Some physicians use carbolic acid, some chloral hydrate, some benzoic acid, and some chloroform, as preservative agents. Any of these substances, present in sufficient amount to prevent decomposition and clouding of the solution with minute vegetable growths, are apt to be irritating. In my first work on morphia, a full list of the solutions used in this and other countries will be found.
Erysipelas sometimes results from the subcutaneous use of morphia.
The syringe needles are sometimes broken off in the flesh. This is, however, a rare occurrence.
The method of making an injection, undoubtedly, has something to do with the occurrence of abscess. The usual plan is to pinch up a fold of skin and pushing the needle in quickly, inject the solution slowly, beneath it. Some persons prefer to plunge the needle deep into the muscular tissue. It is claimed for this plan that abscess seldom occurs, and there is certainly less liability of wounding a vein.
The following is taken from my book on “Morphia Hypodermically,” and illustrates very fully another danger sometimes attending the use of the drug in this way:—
Articles have, from time to time, appeared in various medical journals, at home and abroad, detailing certain alarming symptoms following immediately upon the injection, subcutaneously, of moderate doses of morphia. Such accidents have been ascribed by most authors, to the entrance of a needle into a vein, with the consequent sudden passage of the drug into the circulation; by some, to the injection of a bubble of air into the vein; by others, to fright attendant upon the dread of the operation and the prick of the needle; and by still others to the rapid absorption of the remedy when a vein is not punctured. Which of these hypotheses is the correct one it is at present difficult to decide; perhaps each may have proved a factor at certain times or in certain cases. The weight of opinion would seem to favor the idea of sudden entrance of the drug into the circulation by puncture of a vein. By a careful study of some of these cases we may be able to come to a definite conclusion.

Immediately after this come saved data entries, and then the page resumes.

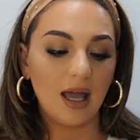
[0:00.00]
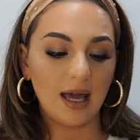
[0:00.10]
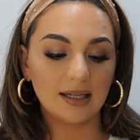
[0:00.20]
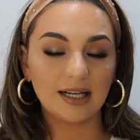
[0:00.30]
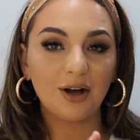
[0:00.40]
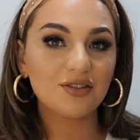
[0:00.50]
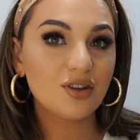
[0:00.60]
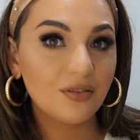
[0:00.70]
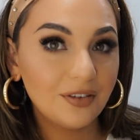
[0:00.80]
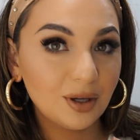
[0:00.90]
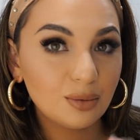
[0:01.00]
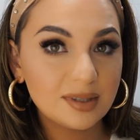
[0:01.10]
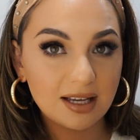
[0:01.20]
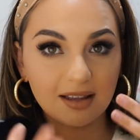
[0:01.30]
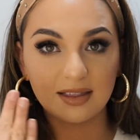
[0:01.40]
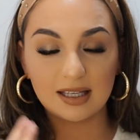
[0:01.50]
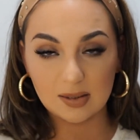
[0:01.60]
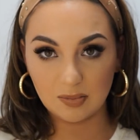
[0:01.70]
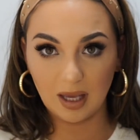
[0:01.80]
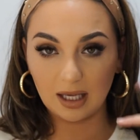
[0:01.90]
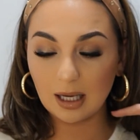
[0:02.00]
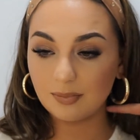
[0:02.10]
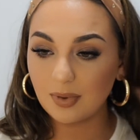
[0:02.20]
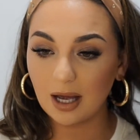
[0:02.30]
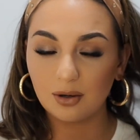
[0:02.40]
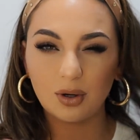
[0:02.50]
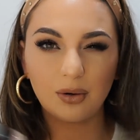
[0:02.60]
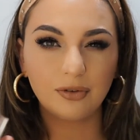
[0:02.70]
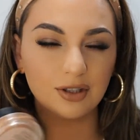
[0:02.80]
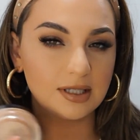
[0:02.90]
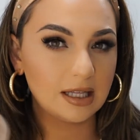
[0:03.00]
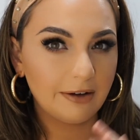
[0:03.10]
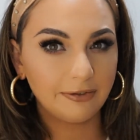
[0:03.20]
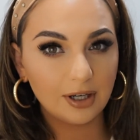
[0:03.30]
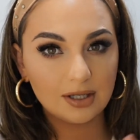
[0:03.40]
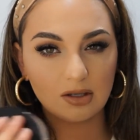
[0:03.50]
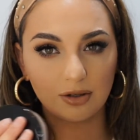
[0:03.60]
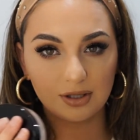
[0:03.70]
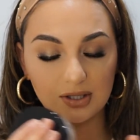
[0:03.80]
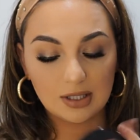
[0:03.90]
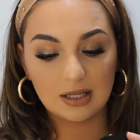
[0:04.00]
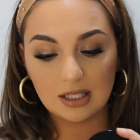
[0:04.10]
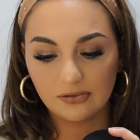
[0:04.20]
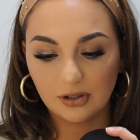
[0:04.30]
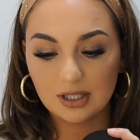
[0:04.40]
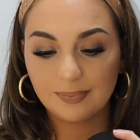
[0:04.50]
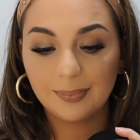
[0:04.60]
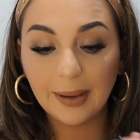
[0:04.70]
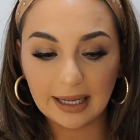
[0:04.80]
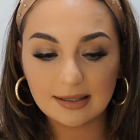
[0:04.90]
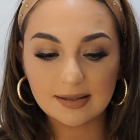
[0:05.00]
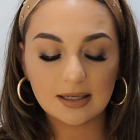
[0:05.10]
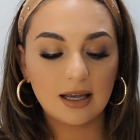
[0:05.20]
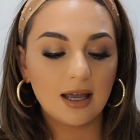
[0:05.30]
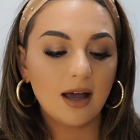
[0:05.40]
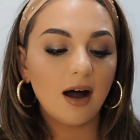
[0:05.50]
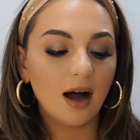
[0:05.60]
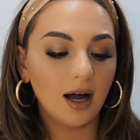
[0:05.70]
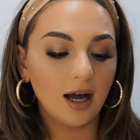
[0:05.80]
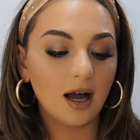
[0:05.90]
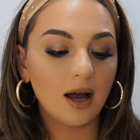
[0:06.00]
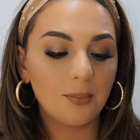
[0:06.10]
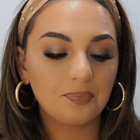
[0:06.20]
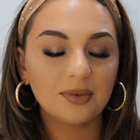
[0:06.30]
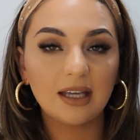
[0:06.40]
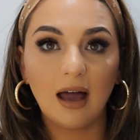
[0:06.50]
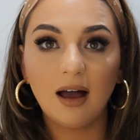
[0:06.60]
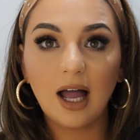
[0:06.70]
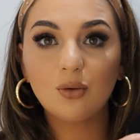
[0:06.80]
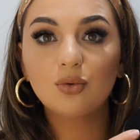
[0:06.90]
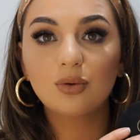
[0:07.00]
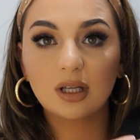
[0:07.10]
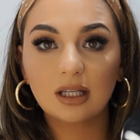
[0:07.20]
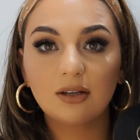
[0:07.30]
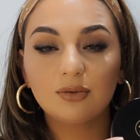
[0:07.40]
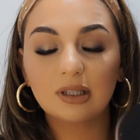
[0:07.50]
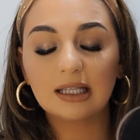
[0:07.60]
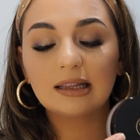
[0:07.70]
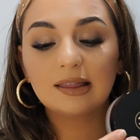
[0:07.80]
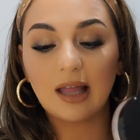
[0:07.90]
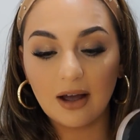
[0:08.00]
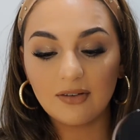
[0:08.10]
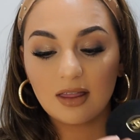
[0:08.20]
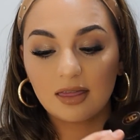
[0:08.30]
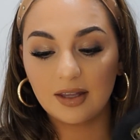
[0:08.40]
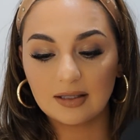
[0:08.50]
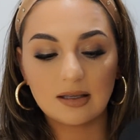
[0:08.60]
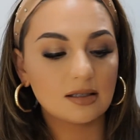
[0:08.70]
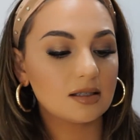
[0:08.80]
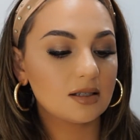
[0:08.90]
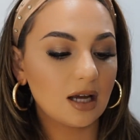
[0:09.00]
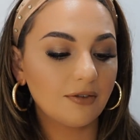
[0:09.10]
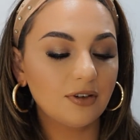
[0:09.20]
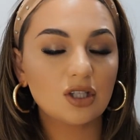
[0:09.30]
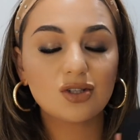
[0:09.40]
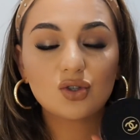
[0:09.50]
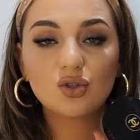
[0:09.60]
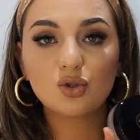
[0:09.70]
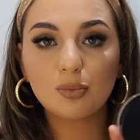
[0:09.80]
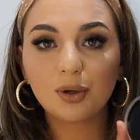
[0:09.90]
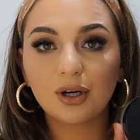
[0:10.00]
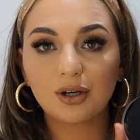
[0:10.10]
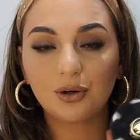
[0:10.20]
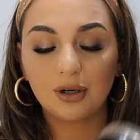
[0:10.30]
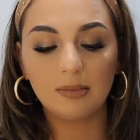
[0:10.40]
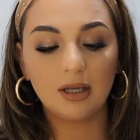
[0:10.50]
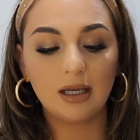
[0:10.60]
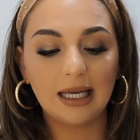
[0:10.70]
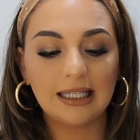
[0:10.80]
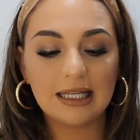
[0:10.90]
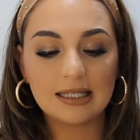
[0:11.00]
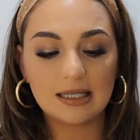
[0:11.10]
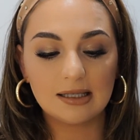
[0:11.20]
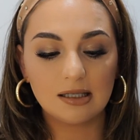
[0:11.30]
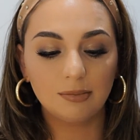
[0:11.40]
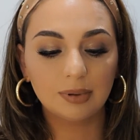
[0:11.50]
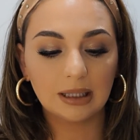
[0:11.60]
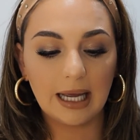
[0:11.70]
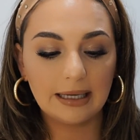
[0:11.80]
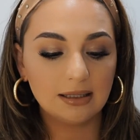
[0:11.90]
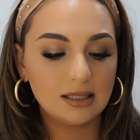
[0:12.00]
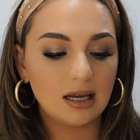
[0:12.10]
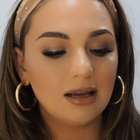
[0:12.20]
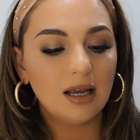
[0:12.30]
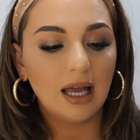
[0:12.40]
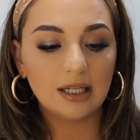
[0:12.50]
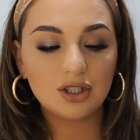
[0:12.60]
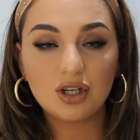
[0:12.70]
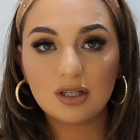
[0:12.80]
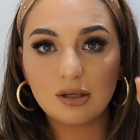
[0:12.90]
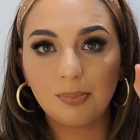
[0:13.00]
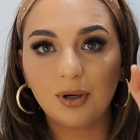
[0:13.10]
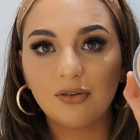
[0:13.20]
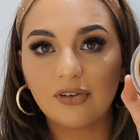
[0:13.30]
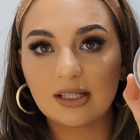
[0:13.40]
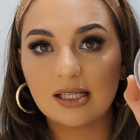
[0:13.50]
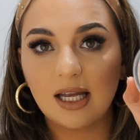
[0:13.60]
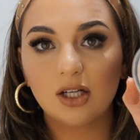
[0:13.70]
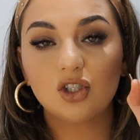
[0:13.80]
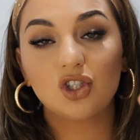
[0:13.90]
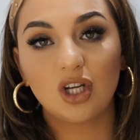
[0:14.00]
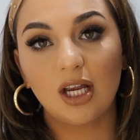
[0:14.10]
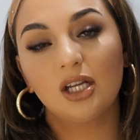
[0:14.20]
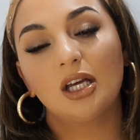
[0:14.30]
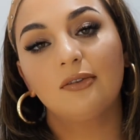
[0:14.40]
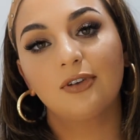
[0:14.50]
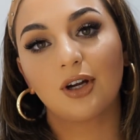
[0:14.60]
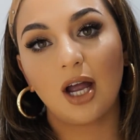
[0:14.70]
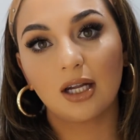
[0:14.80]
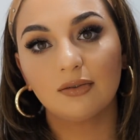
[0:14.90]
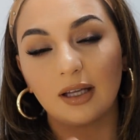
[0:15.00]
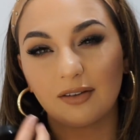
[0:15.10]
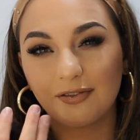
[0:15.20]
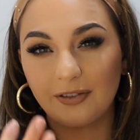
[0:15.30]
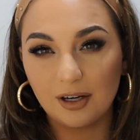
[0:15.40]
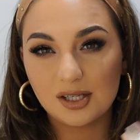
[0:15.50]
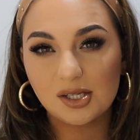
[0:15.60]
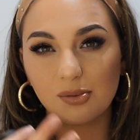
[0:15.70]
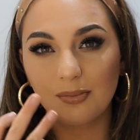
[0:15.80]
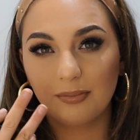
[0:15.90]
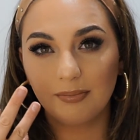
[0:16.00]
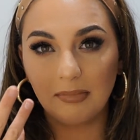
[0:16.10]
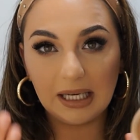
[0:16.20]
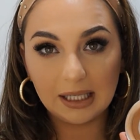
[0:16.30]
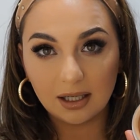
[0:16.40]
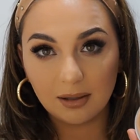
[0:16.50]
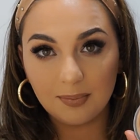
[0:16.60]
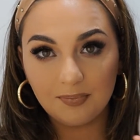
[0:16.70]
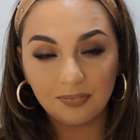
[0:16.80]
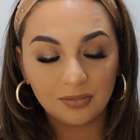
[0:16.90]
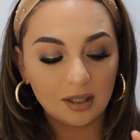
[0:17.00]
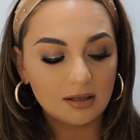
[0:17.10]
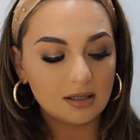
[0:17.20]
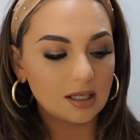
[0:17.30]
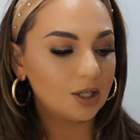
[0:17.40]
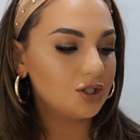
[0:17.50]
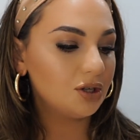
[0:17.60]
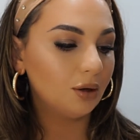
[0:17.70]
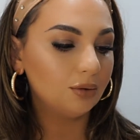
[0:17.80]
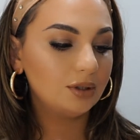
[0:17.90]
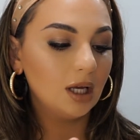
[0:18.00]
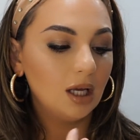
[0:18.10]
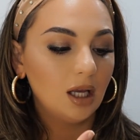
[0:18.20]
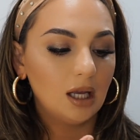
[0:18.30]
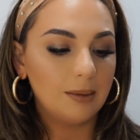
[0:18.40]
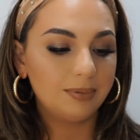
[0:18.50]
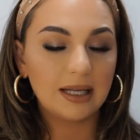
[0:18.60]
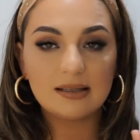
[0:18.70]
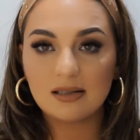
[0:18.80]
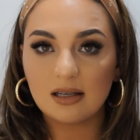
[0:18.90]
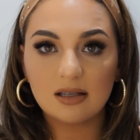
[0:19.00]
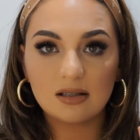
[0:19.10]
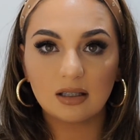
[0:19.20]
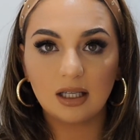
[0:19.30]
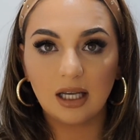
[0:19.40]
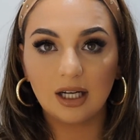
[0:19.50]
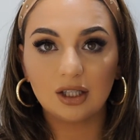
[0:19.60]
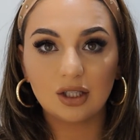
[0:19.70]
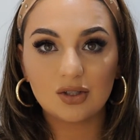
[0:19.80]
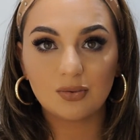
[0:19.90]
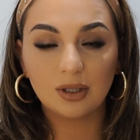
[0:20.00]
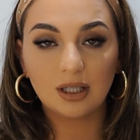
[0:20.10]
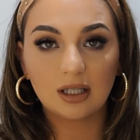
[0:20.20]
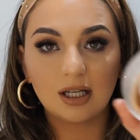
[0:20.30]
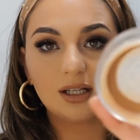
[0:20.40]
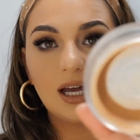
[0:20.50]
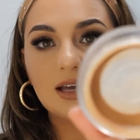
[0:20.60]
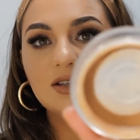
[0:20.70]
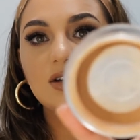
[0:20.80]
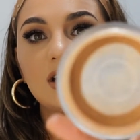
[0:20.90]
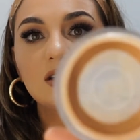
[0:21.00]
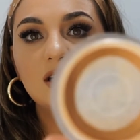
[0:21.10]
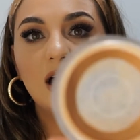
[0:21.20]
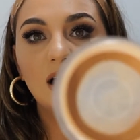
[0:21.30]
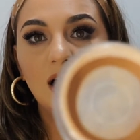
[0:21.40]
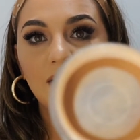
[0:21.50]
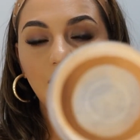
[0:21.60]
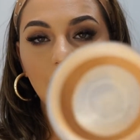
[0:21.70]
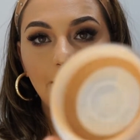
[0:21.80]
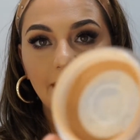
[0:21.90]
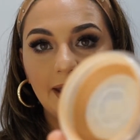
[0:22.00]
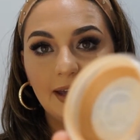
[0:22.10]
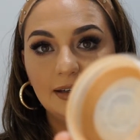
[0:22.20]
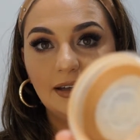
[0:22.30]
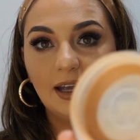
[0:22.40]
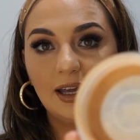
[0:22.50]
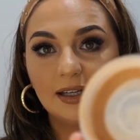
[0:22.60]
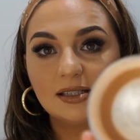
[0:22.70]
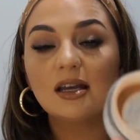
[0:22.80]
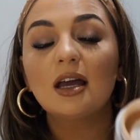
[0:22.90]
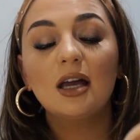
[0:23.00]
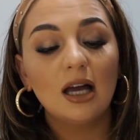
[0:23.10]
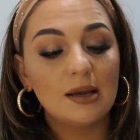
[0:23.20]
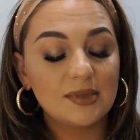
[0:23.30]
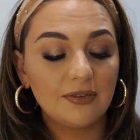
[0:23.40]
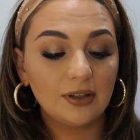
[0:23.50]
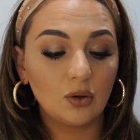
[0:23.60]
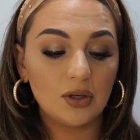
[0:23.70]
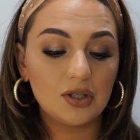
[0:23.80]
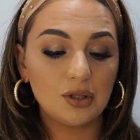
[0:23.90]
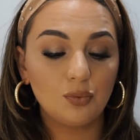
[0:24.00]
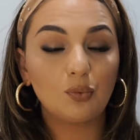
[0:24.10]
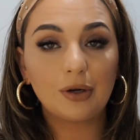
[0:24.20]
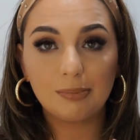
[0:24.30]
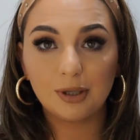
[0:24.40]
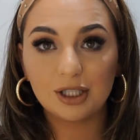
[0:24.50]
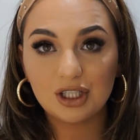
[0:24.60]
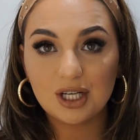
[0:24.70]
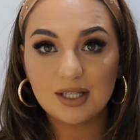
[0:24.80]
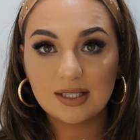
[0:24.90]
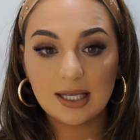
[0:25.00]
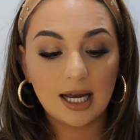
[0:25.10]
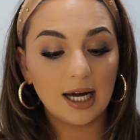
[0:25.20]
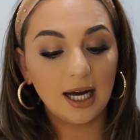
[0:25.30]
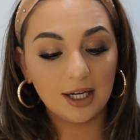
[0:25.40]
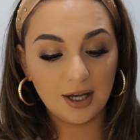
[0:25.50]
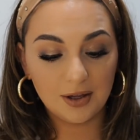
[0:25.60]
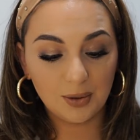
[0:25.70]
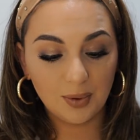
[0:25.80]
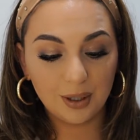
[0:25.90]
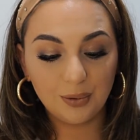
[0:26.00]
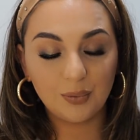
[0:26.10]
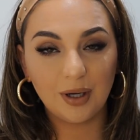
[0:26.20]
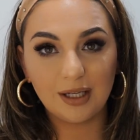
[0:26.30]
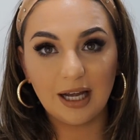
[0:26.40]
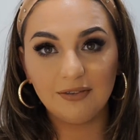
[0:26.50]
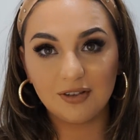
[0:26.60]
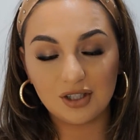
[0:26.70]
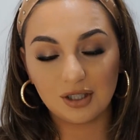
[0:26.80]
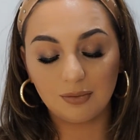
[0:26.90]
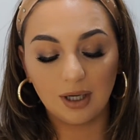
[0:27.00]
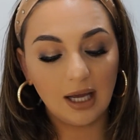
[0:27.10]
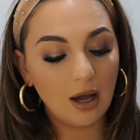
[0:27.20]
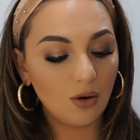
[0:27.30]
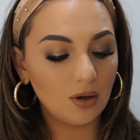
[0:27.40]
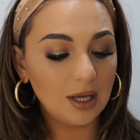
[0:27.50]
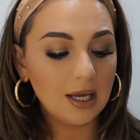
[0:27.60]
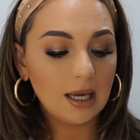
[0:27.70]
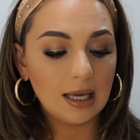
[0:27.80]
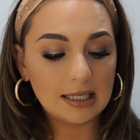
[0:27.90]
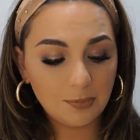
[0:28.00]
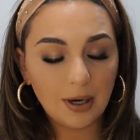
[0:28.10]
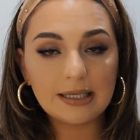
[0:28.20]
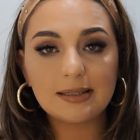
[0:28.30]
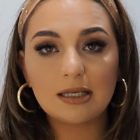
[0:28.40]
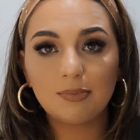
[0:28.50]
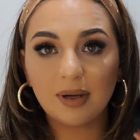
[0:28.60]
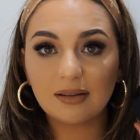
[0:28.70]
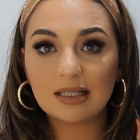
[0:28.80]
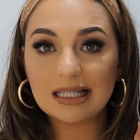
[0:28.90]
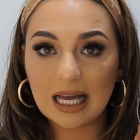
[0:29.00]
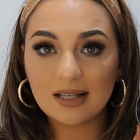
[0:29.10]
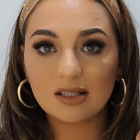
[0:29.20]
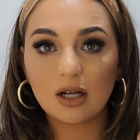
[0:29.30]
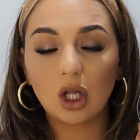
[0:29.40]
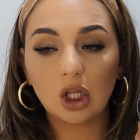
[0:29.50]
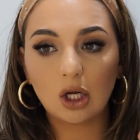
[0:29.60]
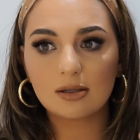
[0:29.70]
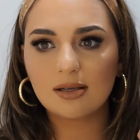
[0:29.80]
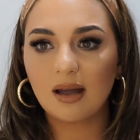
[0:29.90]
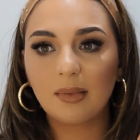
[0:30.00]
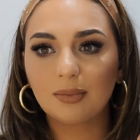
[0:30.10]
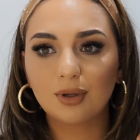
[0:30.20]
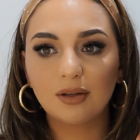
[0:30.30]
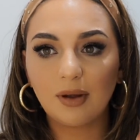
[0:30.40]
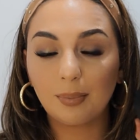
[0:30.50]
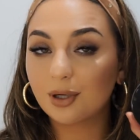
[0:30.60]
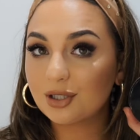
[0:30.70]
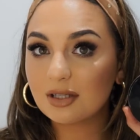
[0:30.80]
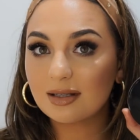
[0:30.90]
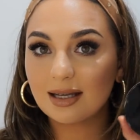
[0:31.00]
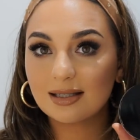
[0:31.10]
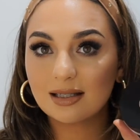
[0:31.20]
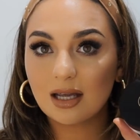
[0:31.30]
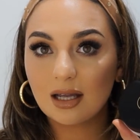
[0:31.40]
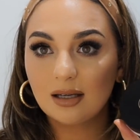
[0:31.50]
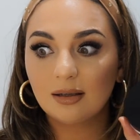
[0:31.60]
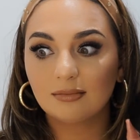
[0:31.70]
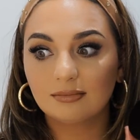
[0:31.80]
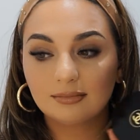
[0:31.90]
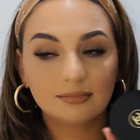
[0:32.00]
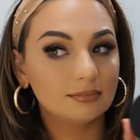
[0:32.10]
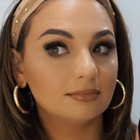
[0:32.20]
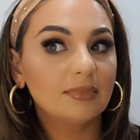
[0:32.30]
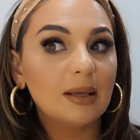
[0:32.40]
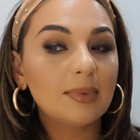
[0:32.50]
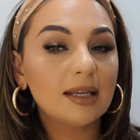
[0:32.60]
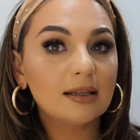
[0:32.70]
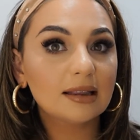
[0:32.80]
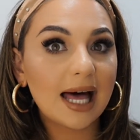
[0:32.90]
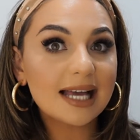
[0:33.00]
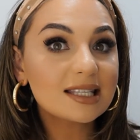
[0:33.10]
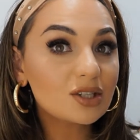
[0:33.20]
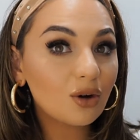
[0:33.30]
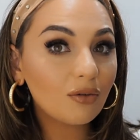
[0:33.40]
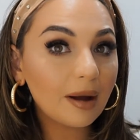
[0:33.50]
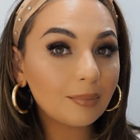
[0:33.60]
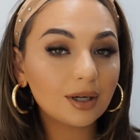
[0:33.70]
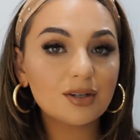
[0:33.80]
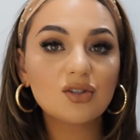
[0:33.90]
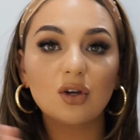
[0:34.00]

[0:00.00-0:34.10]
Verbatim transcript: And I also filmed this makeup. I don't know if you'll see that first or you'll see this first, but um, yeah, I really, really love this stuff. It's super creamy and easy to blend. And it's just the perfect tan shade if you're kind of like fair to medium skin tone. It blends easily and it looks really good. As you can tell, I've hit pan and I'm definitely going to repurchase another one when I officially run out. It's pricey, but this lasts a long time. I believe I purchased this maybe last November.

Dr. M. E. Woodling, of North Branch, Minn., writes:—“My first case in which the hypodermic injection of morphia was tried, resulted as follows: Patient large, strong and robust-looking man. Complained of pain in the course of the sciatic nerve, and of lumbago. Injection given back of the trochanter major, patient sitting; given slowly. I turned to lay the syringe on the table, when the patient appeared unsteady, straightened rather rapidly and persistently, and slipped from the chair, falling full length, supine, upon the floor, pale and with absent respiration. He was now perfectly limp. No response to shaking or questions. Spoke the word ‘breathe,’ loudly, in his ear. This he obeyed. Repeated this for about a minute, and in another he was able to sit up, but was very sleepy and unsteady, requiring assistance. In about five minutes he was able to stand, and I took him out on the street and walked around with him for an hour. I then took him home, still sleepy, but improving. The next morning he was all right, but the pain was only partially relieved. Other injections were given, with no bad consequences.”
Dr. A. Atkinson, Professor Materia Medica, College of Physicians and Surgeons, Baltimore, in reply to my fifth query, writes: “Never had death to result, and but one accident, and that was apparent suspension of animation for about fifteen minutes, in a young lady, very anæmic, in whose case I injected one-eighth of a grain of the sulphate of morphia (the regular Magendie’s solution) into the rectus muscle of the abdomen, at the repeated and urgent entreaties of the patient, to relieve an obstinate uterine neuralgia. She recovered from the neuralgia and from the effects of the morphia in three-quarters of an hour. I had, a year before, injected one-fourth of a grain into the arm of this same patient, for cardiac neuralgia, with complete relief of the pain in one hour, and with no bad effects.”
Dr. E. Jones, of Cincinnati, has kindly written me and inclosed an article[12] of his, bearing directly upon this subject. In it he says: “Did the needle enter an abdominal vein? Several times. The first time I became somewhat alarmed; the patient at once threw up her arms, complained of suffocation, giddiness, excessive fatigue, a severe tingling sensation following the course of the circulation. The countenance was at first livid, then flushed; the eyes became unusually brilliant; slight muscular twitchings, profuse sweating, with cold extremities, and in a few moments complete relaxation was followed by deep sleep, which lasted only four hours, when she awakened, feeling, as she expressed it, ‘ever so much better.’
“The same accident occurred three times, the symptoms much milder, with the exception of a burning sensation of both eyelids of either eye and both lips, which at one time became painfully intense. The above symptoms were produced by an injection of five grains of sulphate of morphia into an abdominal vein.